Luke Roberts’ Dracula is a lovesick mediaeval prince who has ‘turned his back on God’ after his wife was killed by political conspirators while he was away fighting ‘holy wars’. The questioning of faith caused by such courtly skullduggery seems to have given him fangs and turned him into a vampire. Being an atheist I await the inevitable.

He searches for the Lightbringer, a weapon made out of balsa-wood, tin and CGI. Only the direct descendants of Cain and Abel can wield the Lightbringer. Cain’s descendants are evil, Abel’s descendants are good — well, biblically they’re nonexistent because he didn’t have any children before his brother placed a rock forcefully into his cerebellum, but let’s not split heirs.

In the wrong hands, the Lightbringer can bring back someone from the dead. In the right hands, with it’s funny little spinning scythes of doom, it can kill Luke Roberts.
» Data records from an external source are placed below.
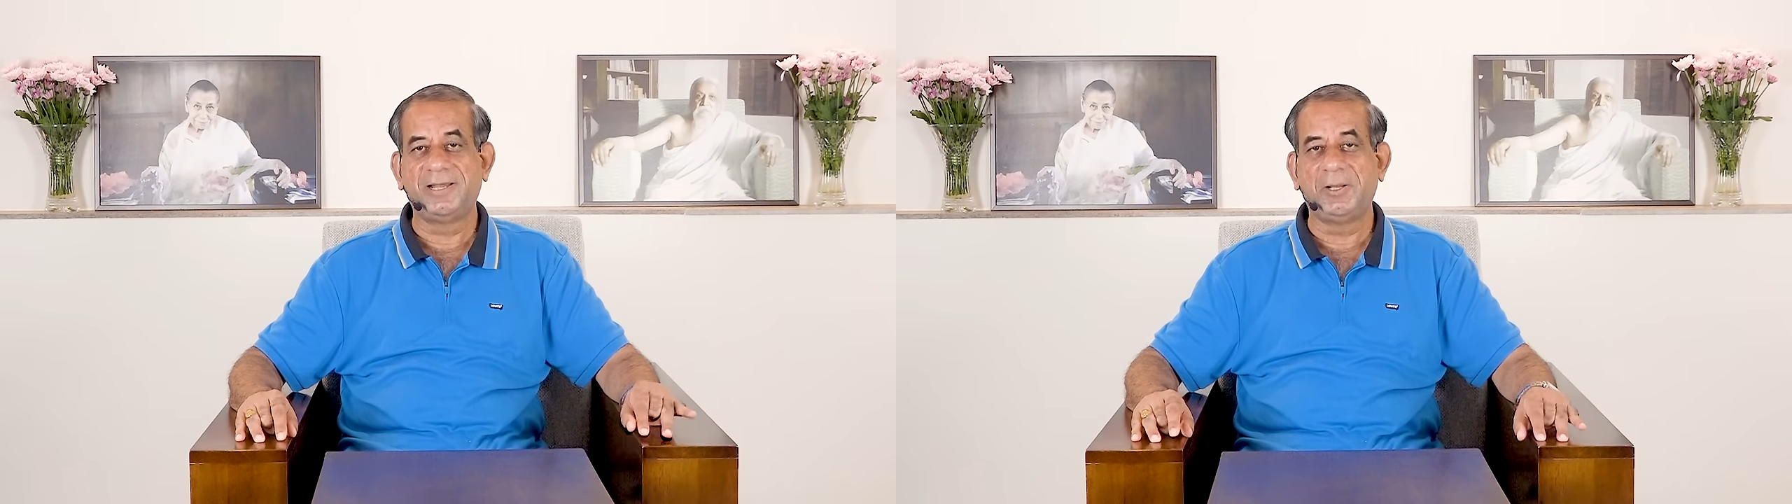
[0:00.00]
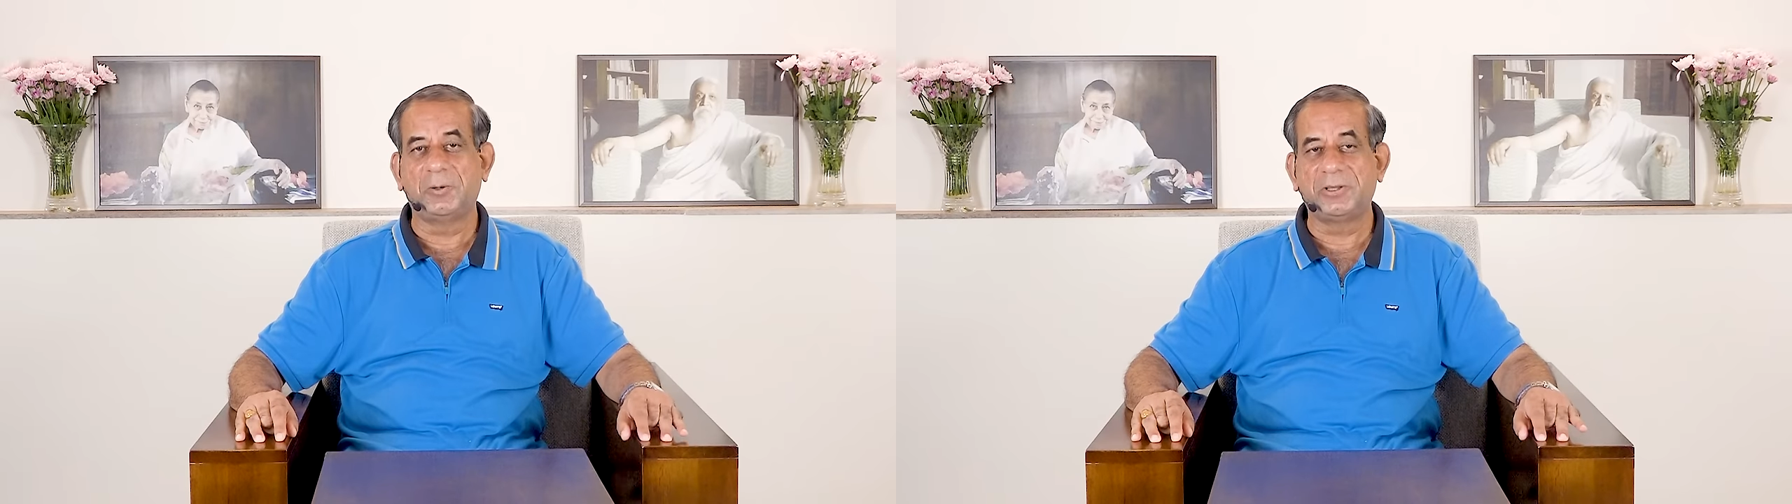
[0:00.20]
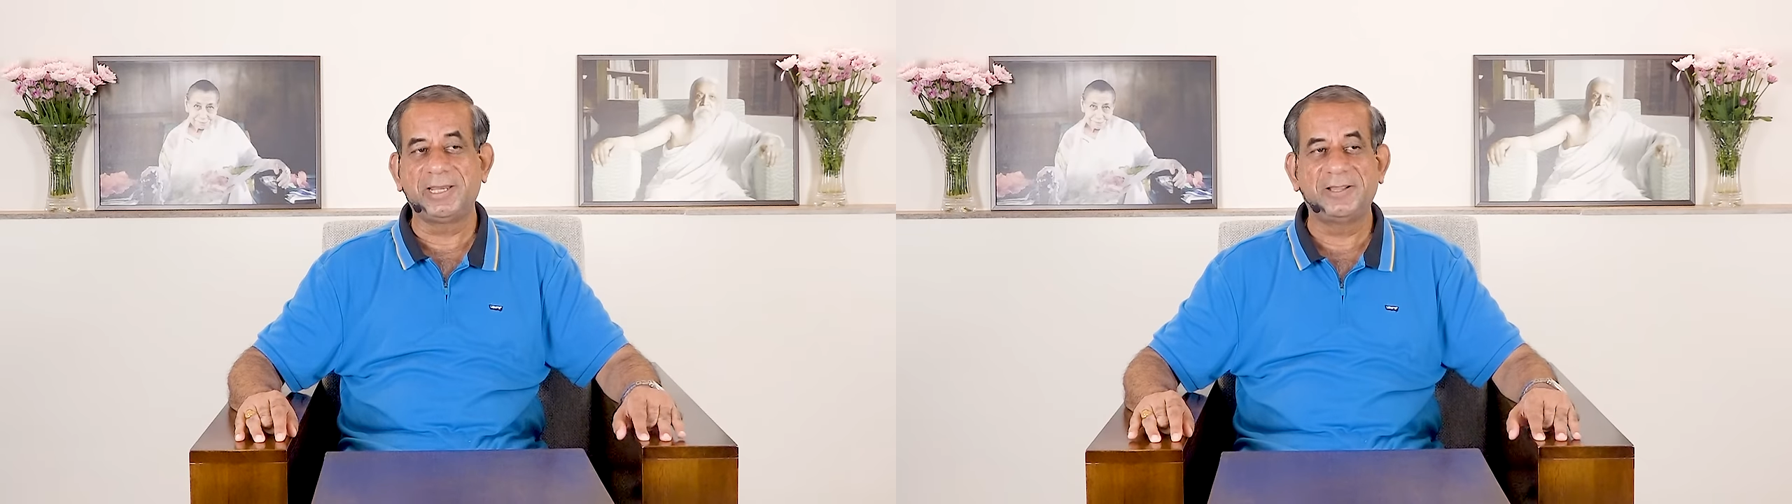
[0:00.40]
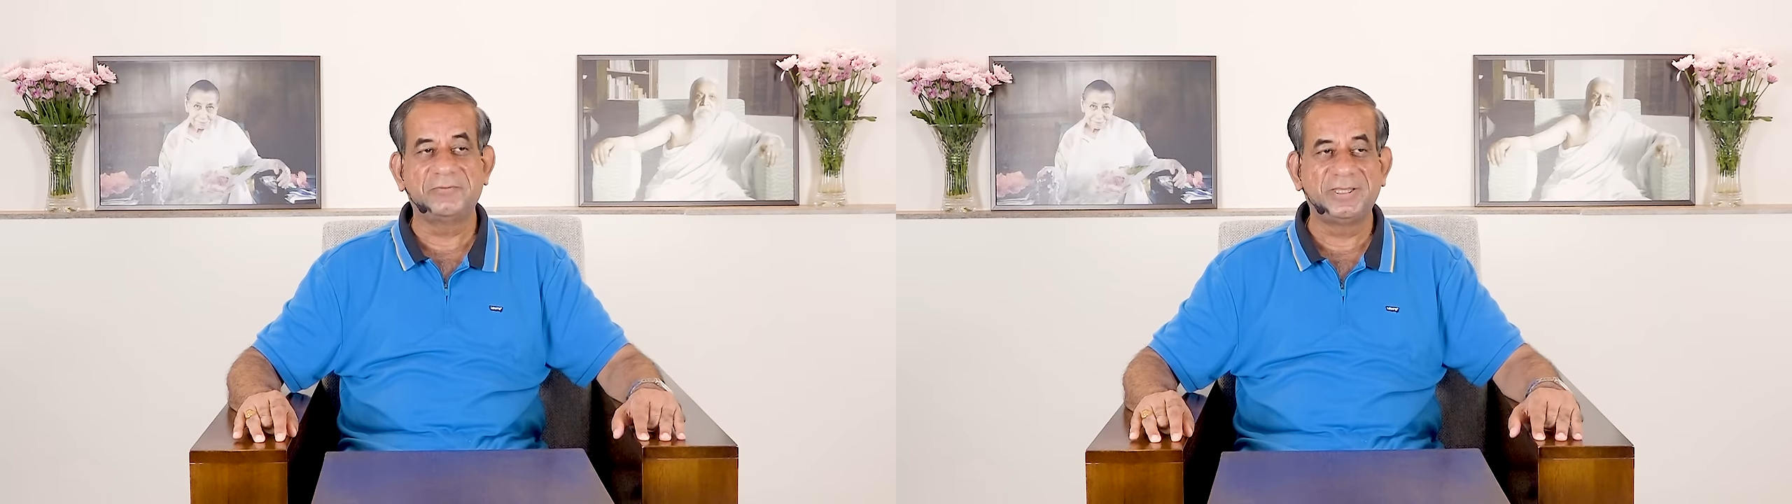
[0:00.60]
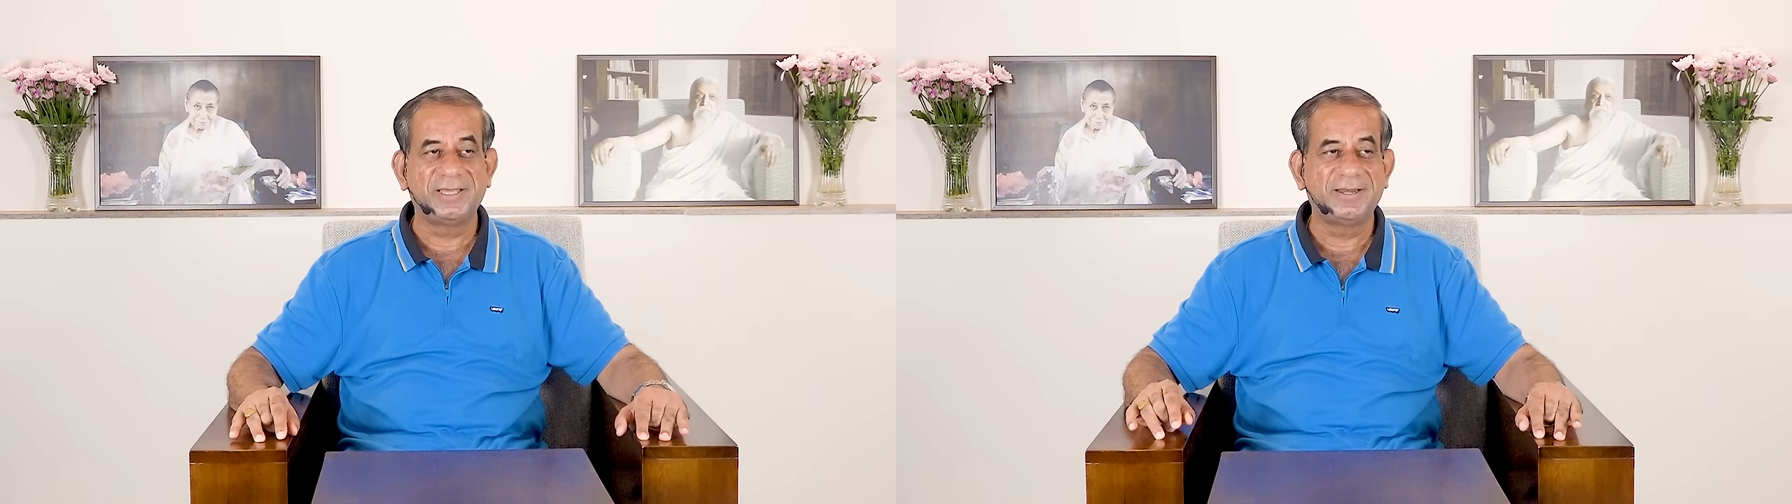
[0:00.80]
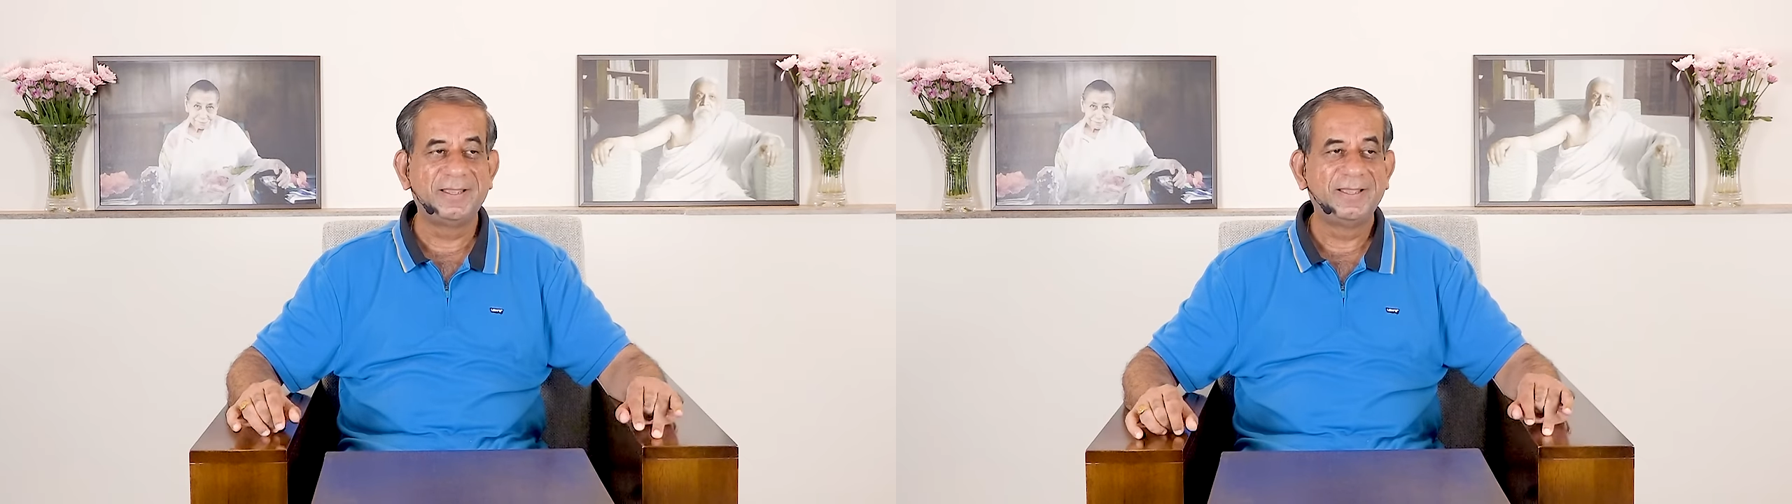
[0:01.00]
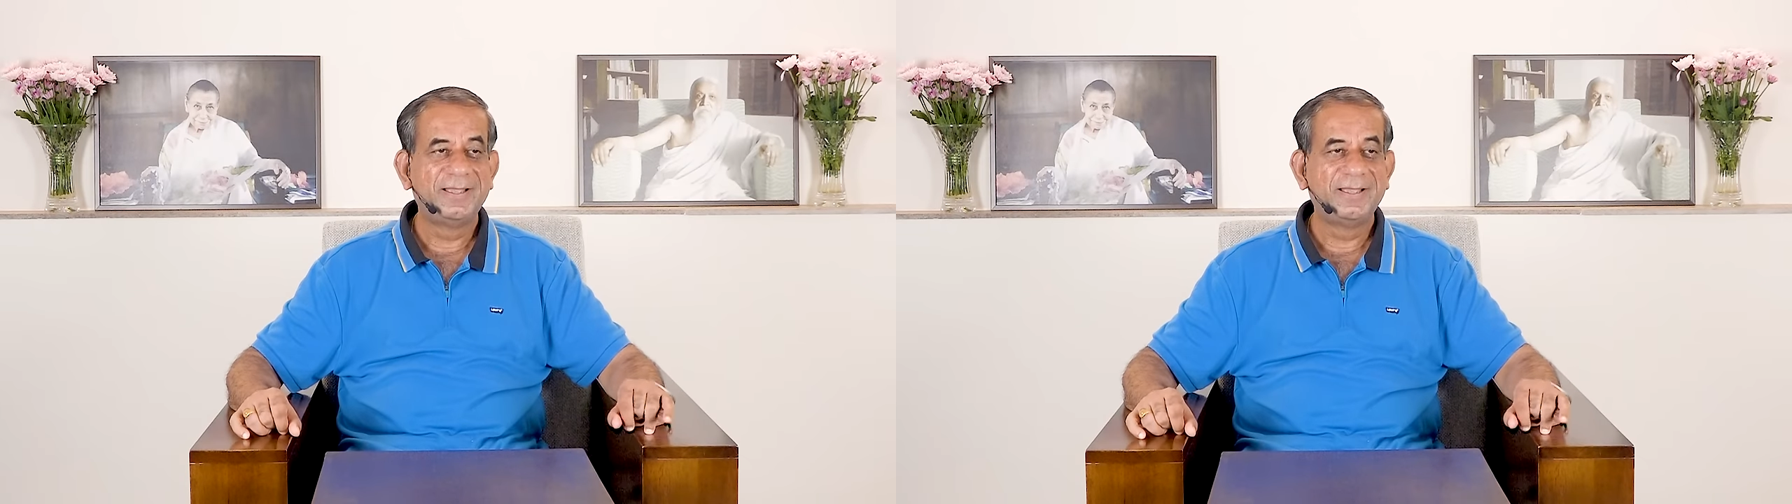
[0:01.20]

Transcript: lowering of their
It’s all terribly muddled and that was with Jon Voight explaining, a man who has bitten as many pieces of scenery in his time as Dracula has bitten throats. He’s on relatively calm behaviour here, wielding an accent that could curdle milk but otherwise good value. He’s Leonardo Van Helsing and he loves God and travels with a pair of young female disciples. The sort of disciples who were leather trousers and kick bottoms. When one of those disciples is kidnapped by Dracula (to occupy the inevitable ‘Dead Ringer for My Dead Fiancé’ role) Voight is joined by a plucky young thief (and male love interest) and another Monster Hunter with Emotional Axe to Grind.

It’s terribly, terribly formulaic. Each beat clicking into place with the ingenuity of a child’s jigsaw puzzle.

In fact that’s what the movie feels like, a romp for children. A modern-day HAWK THE SLAYER that might feel exciting to an audience that’s never seen its like before. Though, to comfortably play to that market there may be the odd naked breast too many for some mammary-averse parents.

It’s also hard to sympathise with heroes who claim that loving your fiancé more than God makes you evil. The religious elements feel less like window-dressing and more like important messages the filmmaker wishes to impart on his audience. But what strange, mixed messages they are.

Dracula never gets to really vamp it up, making him feel a bit toothless. He’s far from evil, which would be fine were there someone else to take his place as a worthy villain but there isn’t.

It just about passes the time, but, with no clear audience or tone in mind it’s hard to honestly recommend.